= Beginning of Section =

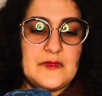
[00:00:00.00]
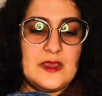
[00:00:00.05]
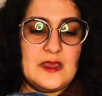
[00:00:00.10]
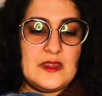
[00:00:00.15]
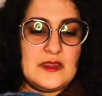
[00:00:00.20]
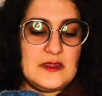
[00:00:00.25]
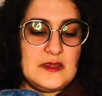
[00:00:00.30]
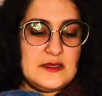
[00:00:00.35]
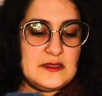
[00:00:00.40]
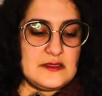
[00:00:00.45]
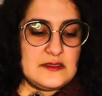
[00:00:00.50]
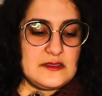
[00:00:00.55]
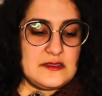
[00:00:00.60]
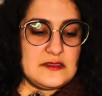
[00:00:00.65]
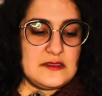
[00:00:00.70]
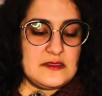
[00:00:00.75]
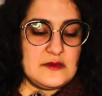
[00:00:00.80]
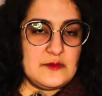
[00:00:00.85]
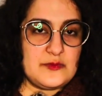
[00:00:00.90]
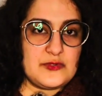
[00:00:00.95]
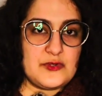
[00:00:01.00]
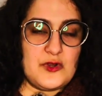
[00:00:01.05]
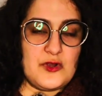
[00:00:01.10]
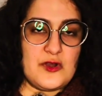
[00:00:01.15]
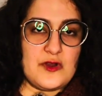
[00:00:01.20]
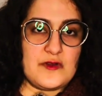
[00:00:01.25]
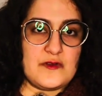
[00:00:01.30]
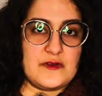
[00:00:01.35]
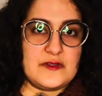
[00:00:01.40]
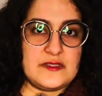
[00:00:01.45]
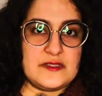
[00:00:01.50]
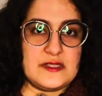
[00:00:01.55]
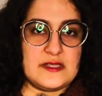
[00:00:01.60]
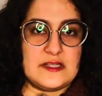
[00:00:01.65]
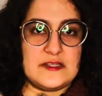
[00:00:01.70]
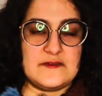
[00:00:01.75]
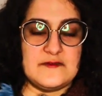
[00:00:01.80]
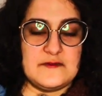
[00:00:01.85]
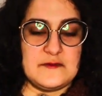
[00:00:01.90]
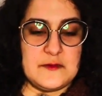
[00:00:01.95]
this is the progress that
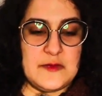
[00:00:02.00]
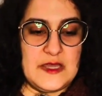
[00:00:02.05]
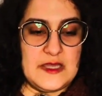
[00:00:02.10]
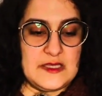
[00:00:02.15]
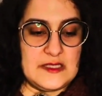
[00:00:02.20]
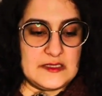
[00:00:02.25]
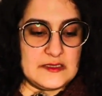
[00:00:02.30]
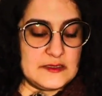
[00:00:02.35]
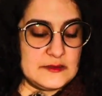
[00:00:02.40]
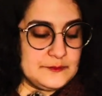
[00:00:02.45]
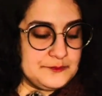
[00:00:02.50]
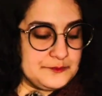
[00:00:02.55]
I've made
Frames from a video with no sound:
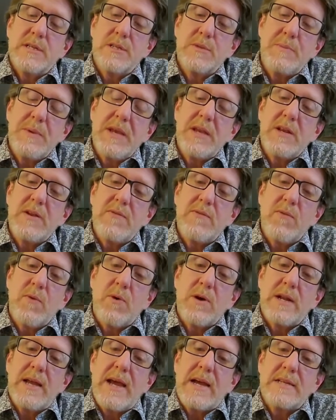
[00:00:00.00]
speak in a
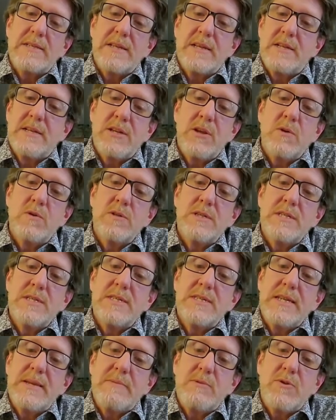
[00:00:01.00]
foreign accent, don't seem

= End of Section =

# [To do]
Only the lines from the one containing "[00:00:01.20]" through the end of the records above should be retyped, exactly as they stand, with any pictures left out.

# [Your solution]
[00:00:01.20]
[00:00:01.25]
[00:00:01.30]
[00:00:01.35]
[00:00:01.40]
[00:00:01.45]
[00:00:01.50]
[00:00:01.55]
[00:00:01.60]
[00:00:01.65]
[00:00:01.70]
[00:00:01.75]
[00:00:01.80]
[00:00:01.85]
[00:00:01.90]
[00:00:01.95]
this is the progress that
[00:00:02.00]
[00:00:02.05]
[00:00:02.10]
[00:00:02.15]
[00:00:02.20]
[00:00:02.25]
[00:00:02.30]
[00:00:02.35]
[00:00:02.40]
[00:00:02.45]
[00:00:02.50]
[00:00:02.55]
I've made
Frames from a video with no sound:
[00:00:00.00]
speak in a
[00:00:01.00]
foreign accent, don't seem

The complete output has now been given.